Click the NONE button, paste this in, and click RUN SCAN: 

C:\*.
C:\*.*

If you want recursion, you need to use /FP.

Good luck!

Richard


----------



## jenae (Jun 17, 2008)

*Re: Command Line: List files and folders in a directory?*

Hi, well using your example:-

dir /s /a "D:\Fold\Bill.doc" > c:\find.txt & start notepad c:\find.txt

Output should open in notepad. OR contents of all \Fold

dir /s /a "D:\Fold*.*" > c:\find.txt & start notepad c:\find.txt

*NOTE* If you want the output to go to another drive change the C: to your preferred.


----------



## billybong001 (Feb 14, 2009)

*Re: Command Line: List files and folders in a directory?*

Hi Jenae,

I tried your suggestion, but that seems to only run through every single file in the directory (about a 100k). I also tried



> dir /s /b > list.txt


which created a text file list.txt that was about 10MB large so that's not what I'm looking for.

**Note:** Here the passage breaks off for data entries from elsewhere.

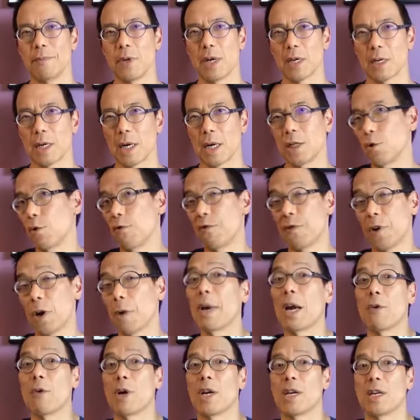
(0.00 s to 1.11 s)
Like I do a fair
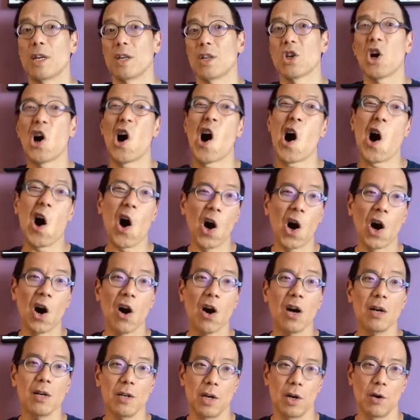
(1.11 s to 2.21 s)
amount of writing in the car,
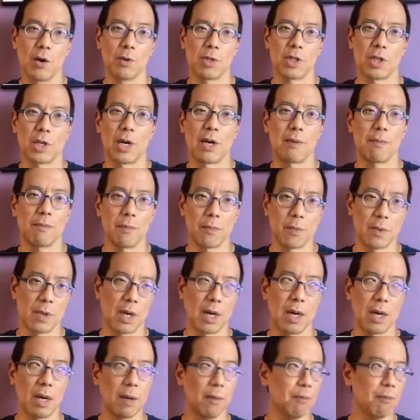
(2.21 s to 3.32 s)
which I
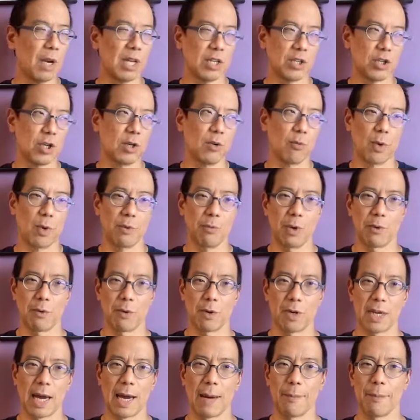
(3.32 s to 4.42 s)
mentioned when we
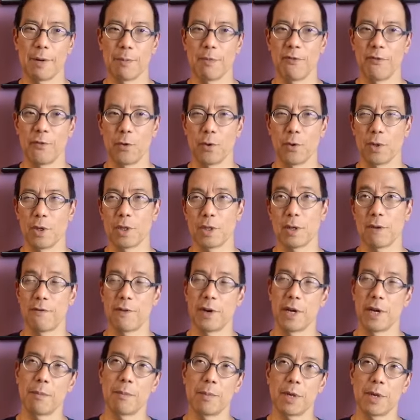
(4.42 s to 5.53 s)
were gabbing before this
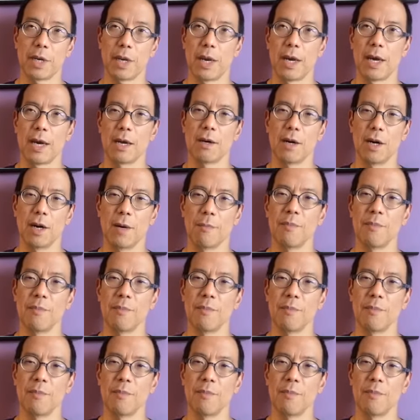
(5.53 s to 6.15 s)
event began.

I'll try explaining again. :sigh:

/Root
.......FolderA
.................SubfolderA
.................SubfolderA
.................SubfolderA
.................SubfolderA
.................SubfolderA
.......FolderB
.................SubfolderB
.................SubfolderB
.................SubfolderB
.................SubfolderB
.................SubfolderB

One more level down and these are all the individual files. I need only a listing of the Folder A's and Folder B's. Is this possible? Not necessary to complete the entire task using a single command prompt; I was thinking one for FolderA and FolderB etc. It's the subfolders where I really need the automation.

Thanks again for your patience and assistance.

Cheerio,
Nicholas.


----------



## jenae (Jun 17, 2008)

*Re: Command Line: List files and folders in a directory?*

Hi, these are your options:-

Microsoft Windows [Version 6.0.6000]
Copyright (c) 2006 Microsoft Corporation. All rights reserved.

C:\Windows\system32>dir /?
Displays a list of files and subdirectories in a directory.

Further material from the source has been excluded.